05 July 2014

What Are Blessings Anyway?

I've always had a fascination with world religions, and history, from a very early age; how could I not be fascinated with how religion figures into human history, and how people operate within those constructs, when I observed so much of human behavior? Long before I saw the Indiana Jones films, I had a fantasy of becoming an archaeologist or an anthropologist.

I thought I understood what I was getting into at the ripe old age of nine years old when my pastor and now good friend, Randy, baptized me in the name of the Father, Son, and the Holy Ghost. After all, through my own studies of the Bible and other religious teachings, almost every thing he said in the pulpit and in our private discussions resonated in my core. I will never forget asking him when I was seven "How do we know we're right in our beliefs, when so many other religions teach the same thing the Bible says?" and his response of, "We don't know we're right. We believe, but other religions believe too.

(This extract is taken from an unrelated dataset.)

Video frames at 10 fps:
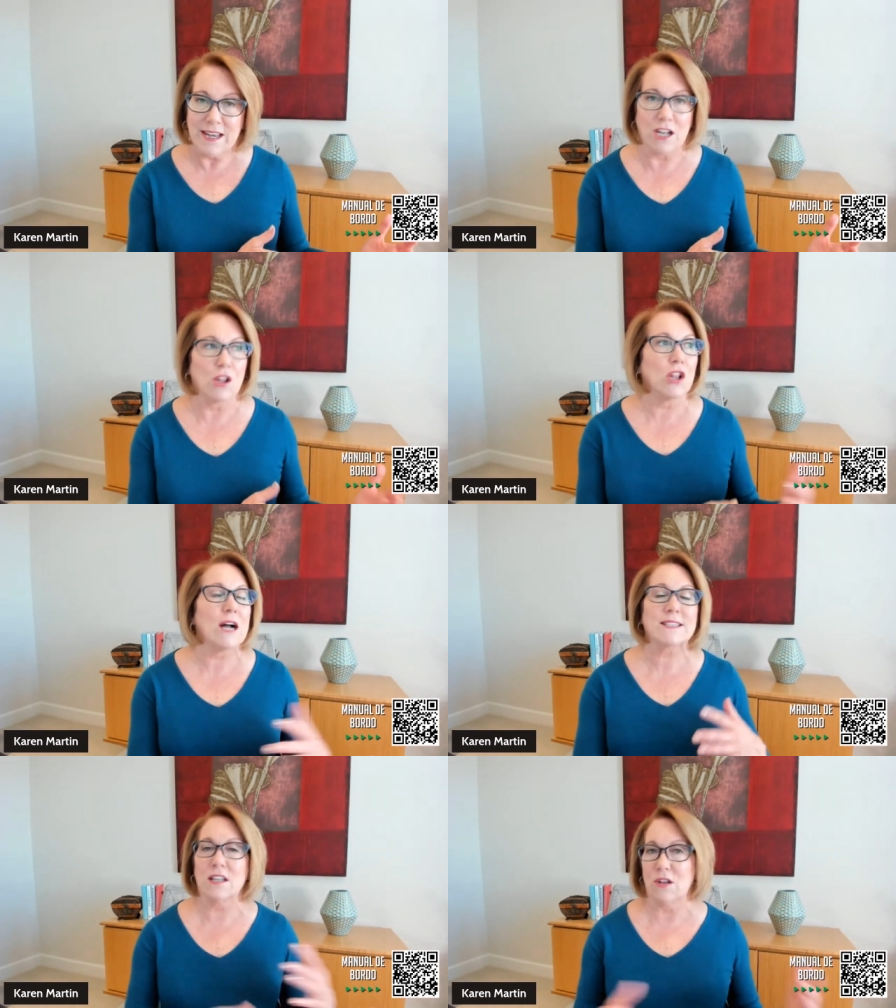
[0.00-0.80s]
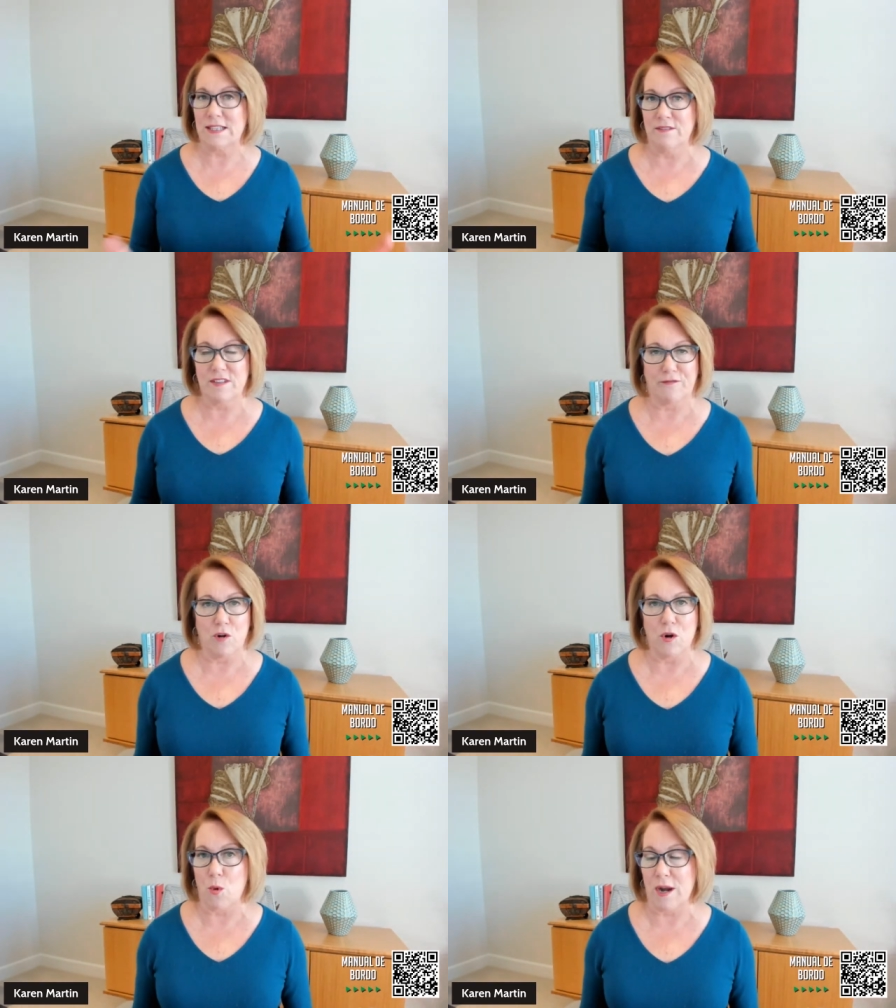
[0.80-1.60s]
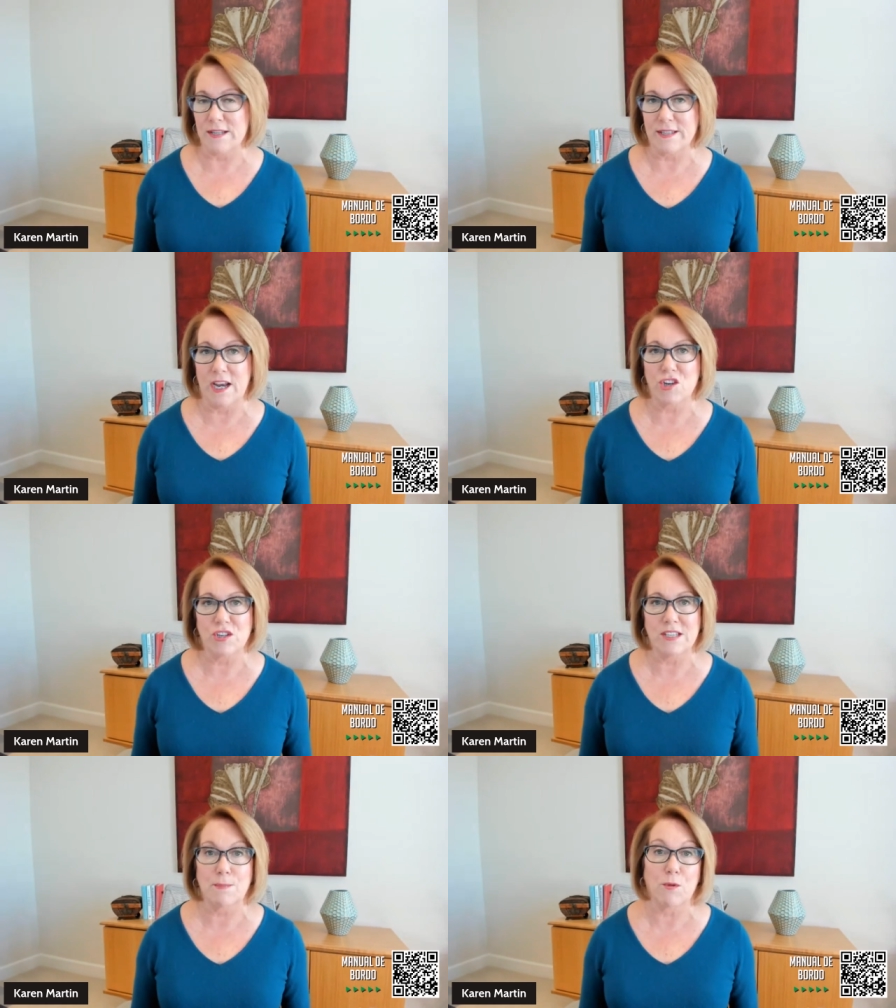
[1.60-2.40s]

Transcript: in lots of different organizations,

We'll know when we meet our Creator, by whatever name we call him."

We moved away from the city where Randy spread that message to one two and a half hours away, and started going to a church he recommended based on his experiences in seminary with the pastor there. I was ready to continue the same line of discussions I had loved in Randy's church, because we were staying in the same denomination. I had no idea how my faith would be shaken to its core.

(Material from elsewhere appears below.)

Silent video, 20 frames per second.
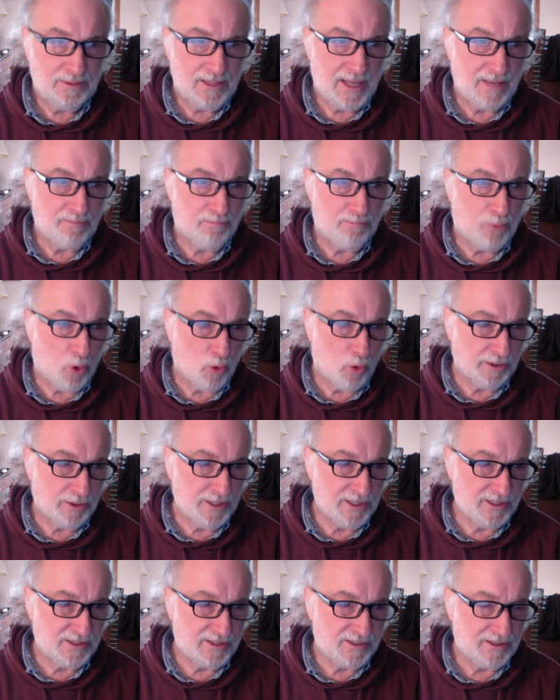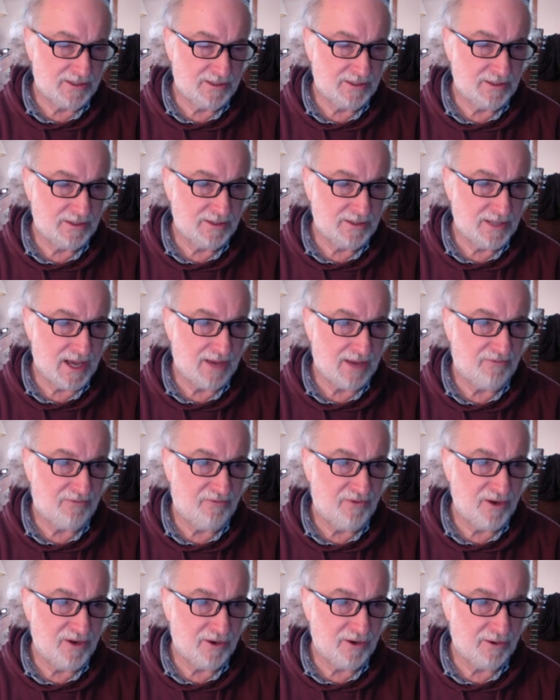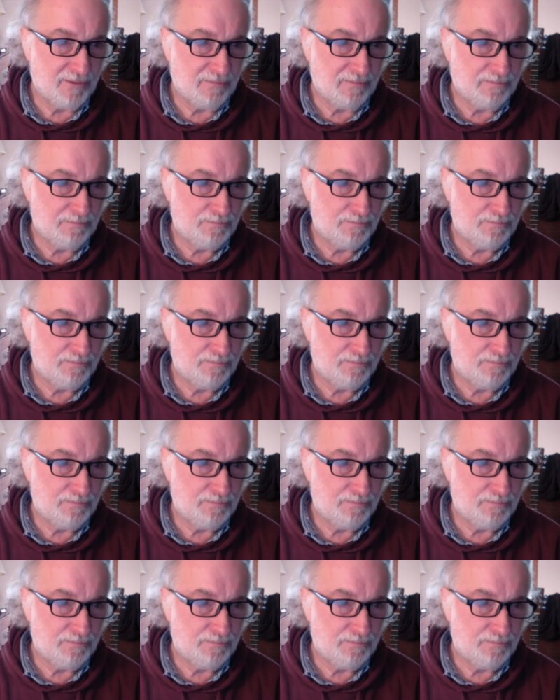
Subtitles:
and boldness, not fear.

The messages from the pulpit were not conversations with the congregation, they were structured in a rigid five paragraph format. The youth group, and pastor, wasn't all that interested in discussing the Scriptures in context of their lives and interests where I had been used to lively discussions with Eric, the youth pastor I had grown up with, and debates that went on far into the night sometimes. The missions activities seemed nominal and mainly funneled through monetary donations, instead of time and sweat and blood and tears, and those were what I most loved about my missions work.

I think the one activity I participated in that most shook me up was the girl's Bible study group, which I'll admit wasn't all that active with Eric because we were so involved in co-ed Bible study, and our youth group was quite small. This girl's Bible study group had one rise through the ranks through the completion of certain activities, much like scouting troops.

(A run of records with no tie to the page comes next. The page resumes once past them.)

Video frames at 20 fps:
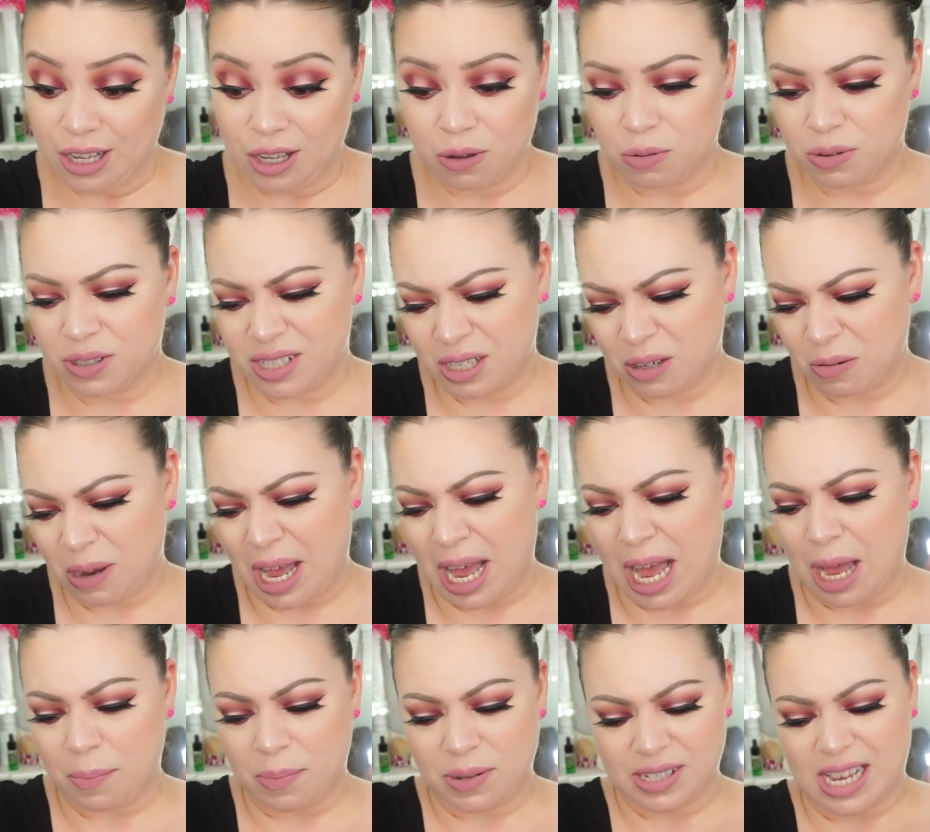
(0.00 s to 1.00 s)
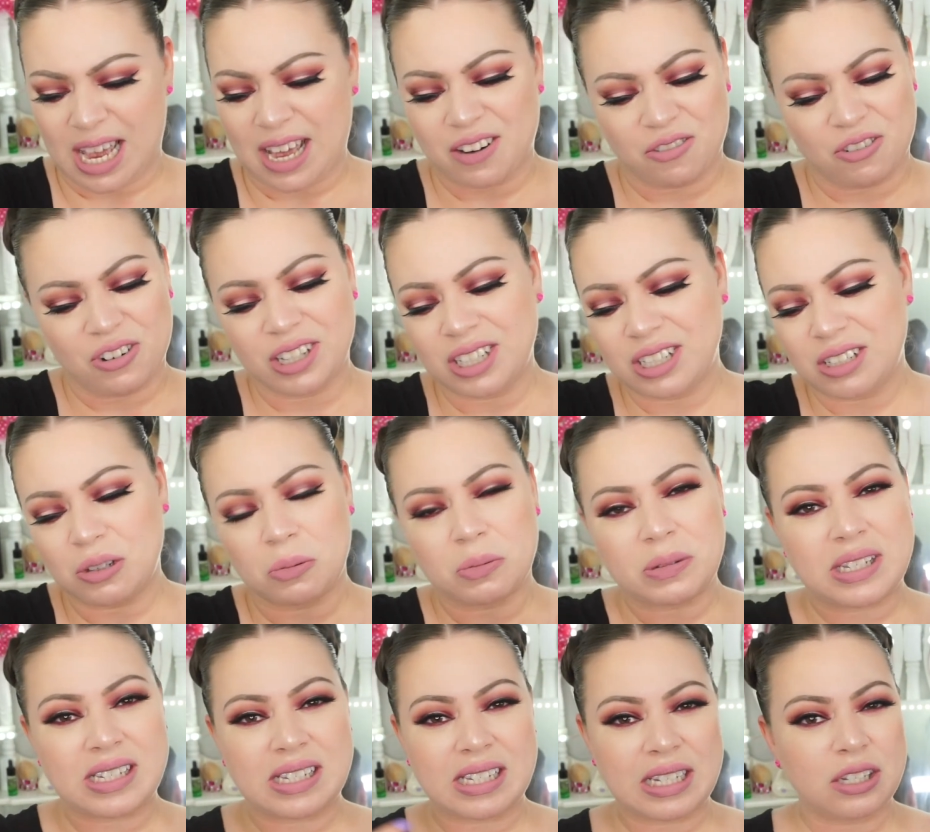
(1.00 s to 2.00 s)
we'll see what happens. I really don't
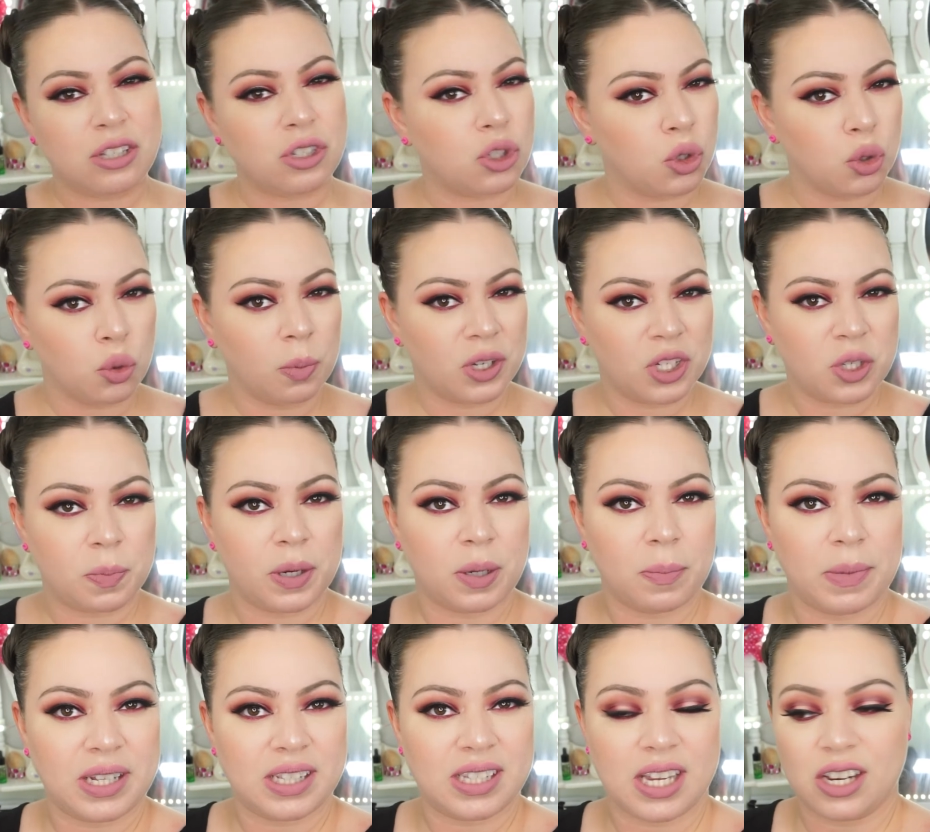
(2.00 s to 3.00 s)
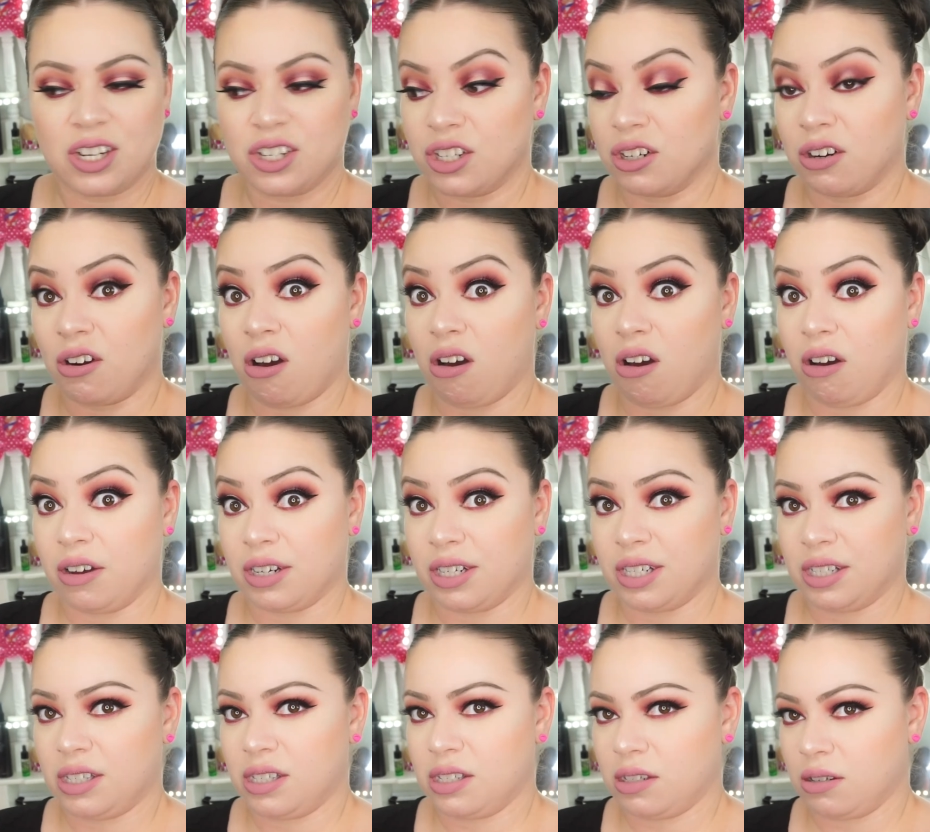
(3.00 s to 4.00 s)
see too much pigmentation on
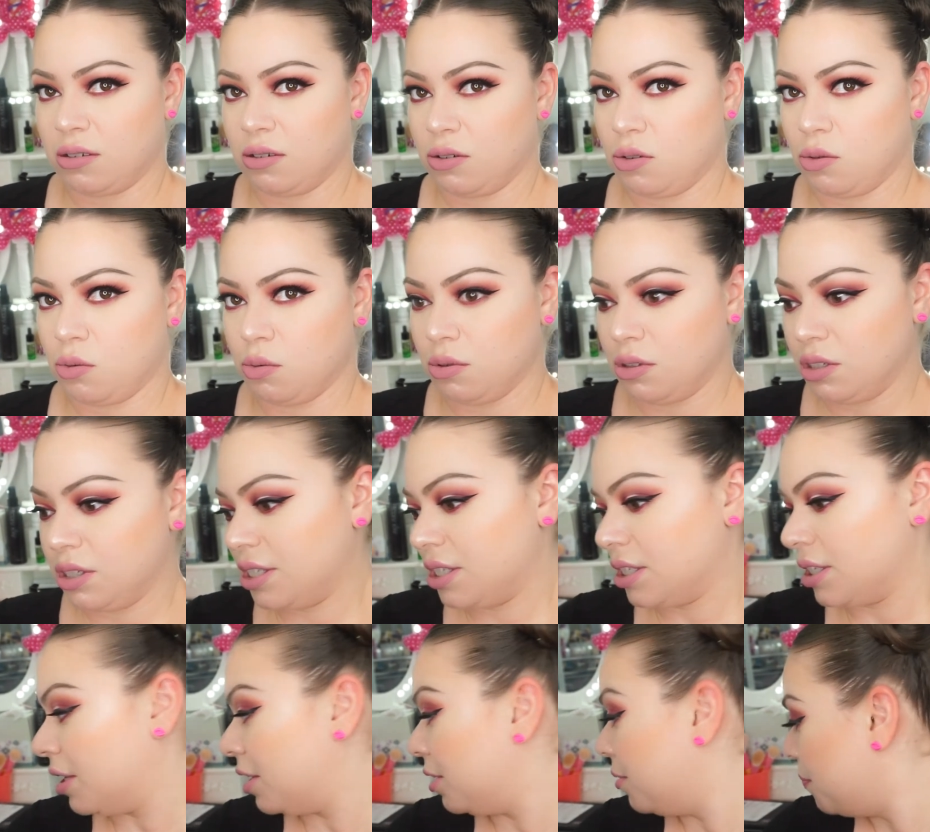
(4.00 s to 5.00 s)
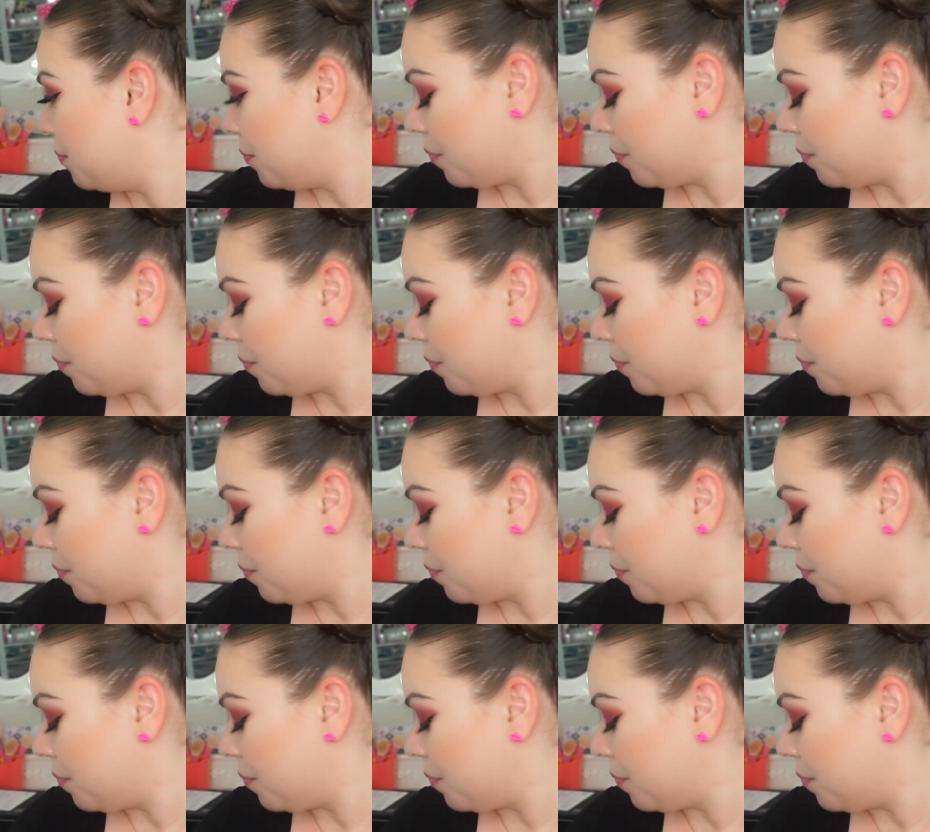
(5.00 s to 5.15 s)
it, so we'll see.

During my last retreat with this girl's group, we were all given a "blessings" survey that purported to identify where our strengths and talents lay within the Church's needs, such as music, missions, teaching, etc. The most anyone had been identified in before me was three — I was "blessed" with five of the eight different areas where I could give back to God. This gave me pause and reflection more than pride, because I didn't see these as "blessings" as defined by the teachings I knew through independent research and reading the Bible for myself. For those who are unfamiliar with the Beatitudes, where Jesus outright tells his followers who is blessed, I'm providing them here.
Blessed are the poor in spirit, for theirs is the kingdom of heaven. 
Blessed are those who mourn, for they will be comforted. 
Blessed are the meek, for they will inherit the earth. 
Blessed are those who hunger and thirst after righteousness, for they will be filled. 
Blessed are the merciful, for they will be shown mercy. 
Blessed are the pure in heart, for they will see God. 
Blessed are the peacemakers, for they will be called the sons of God. 
Blessed are those who are persecuted because of righteousness, for theirs is the kingdom of heaven. 
Blessed are you when people insult you, persecute you and falsely say all kinds of evil against you because of me.
Do I have a musical gift? Yes, but that's not a blessing here defined. Do I feel a strong need to graciously stand up for those who cannot stand for themselves? Yes, I do, and yes, I do. Do I give of myself more than I probably should? It breaks my heart every day. Do I try to stand for what I believe is right, morally and ethically? Check my employment history; I'm not ever going to apologize for doing so.

Do I feel drawn to appreciate other cultures and not interpret them according to the standards of my particular society? Oh yes. Do I recognize that the concept of God means different things to different people? You betcha. Do I believe in a higher power that has created the universe, by whatever name we choose to give it? I can't look at the leaves on the trees or the stars in the sky without being filled with that knowledge.

That survey only defined one of those as a blessing; my musical gift. Yes, I was born with an innate talent that I developed through hard work, but that's not a blessing. A blessing is recognizing where you are weakest and giving in to that weakness. Giving it up to be judged, not wanting for punishment, but acknowledgment that you are stronger for saying you are weak. Blessings are not how much you make or those external demonstrations of your earthly power; they are those internal forces that make you examine yourself and the humanity you exhibit in your weakest state.

Note: Thank you to my friend Rebecca for making me examine the word carefully as I apply it to my life. Thank you to my friends Randy (edit: added a link to his website after publishing) and Eric for not disparaging my questioning attitude, rather, encouraging it as it strengthened my internal compass. And thank you to this blogger for his own words on the importance of being careful with the word "blessings."